А вдруг во власти Жемчужины удержать его?! Этот миг?
Теперь его накрыло жутким, безумным счастьем. Из горла рвался хриплый смех. Новый знакомец опять нахмурился, глядя на странного бродячего актера, Илча же отпустил томительную осторожность последних дней. Он хотел, чтобы опять все поплыло, и время в старой харчевне смялось, позволяя снова увидеть "попутчика", но то ли сил было потрачено изрядно, то ли Жемчужина в очередной раз проявила строптивость – все вокруг оставалось таким же твердым и надежным. Только Илча все больше походил на безумца. А этого он как раз и боялся.

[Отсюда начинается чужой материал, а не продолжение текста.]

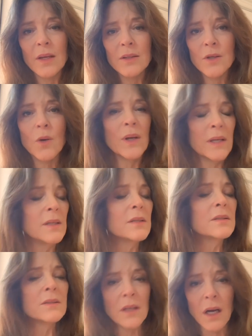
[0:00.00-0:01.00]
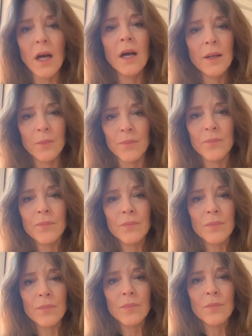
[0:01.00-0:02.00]
So it is time
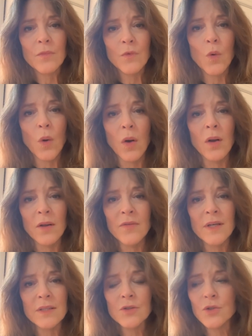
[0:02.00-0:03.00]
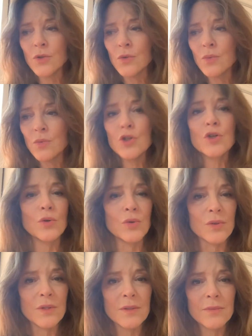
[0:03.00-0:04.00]
for all of us to
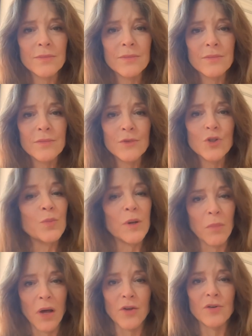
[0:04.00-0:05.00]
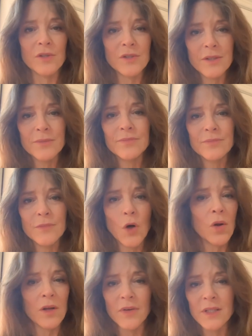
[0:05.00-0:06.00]
choose to be mothers,
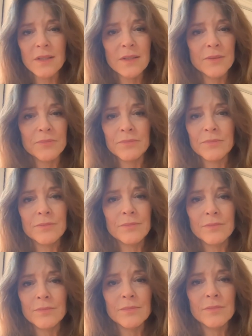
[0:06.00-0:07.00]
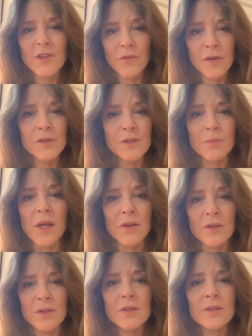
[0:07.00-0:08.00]
all of us, fierce
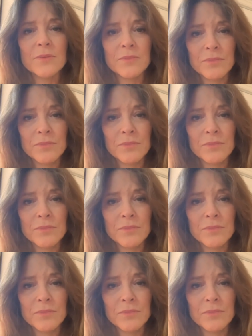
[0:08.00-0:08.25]
mothers.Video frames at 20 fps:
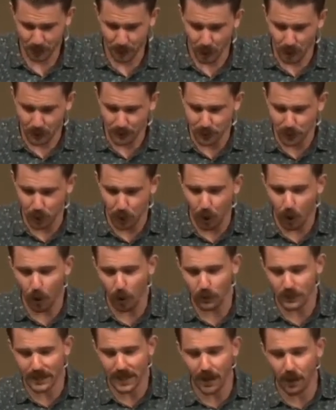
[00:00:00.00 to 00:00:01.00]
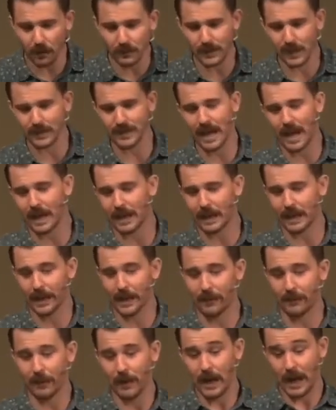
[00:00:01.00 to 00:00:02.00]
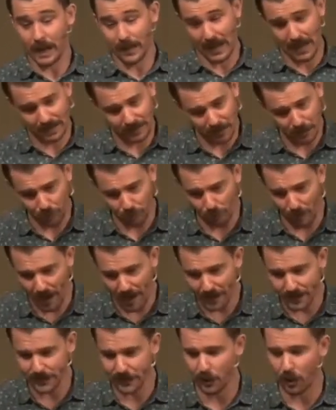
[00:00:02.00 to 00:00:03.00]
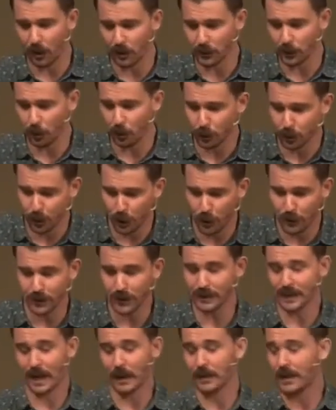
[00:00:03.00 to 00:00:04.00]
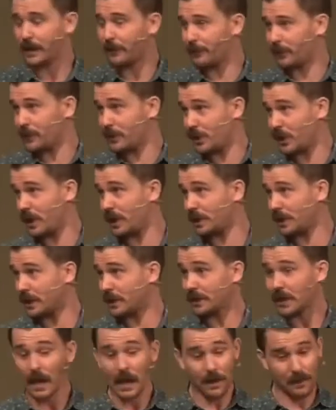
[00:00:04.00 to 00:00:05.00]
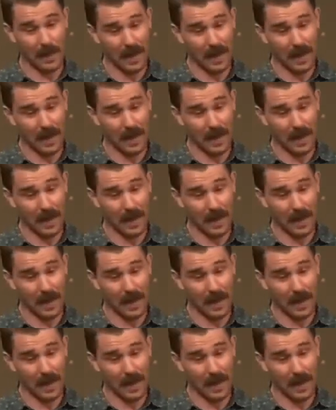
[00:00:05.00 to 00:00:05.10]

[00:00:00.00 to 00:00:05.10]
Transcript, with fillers: God's law tells us how to live. That's a grace. God's law shows us our need for Jesus.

– Это я так, – объяснил он свое нежеланье актерствовать дальше, видя, что хозяин уже спешит к ним с полными кружками, – за старое взялся, не удержался… Давно уж этим жить перестал. Дело пропащее. Сам видишь: нашего брата развелось – целое воинство. Тут уже не настоящий дар потребен, а простое везенье. А они не всегда рядом ходят. Ладно, пора мне. Ночлега поискать.
– За старое… – протянул Схил Истари, и вновь вокруг него завихрились тени, которые Жемчужина толковать не желала. – Ну, значит, повезло мне… А что хозяин? – тут же вскинулся он. – Неужели нигде тебя не приткнет? Ты не смотри, что народу полно. Для сказочника место всегда найдется.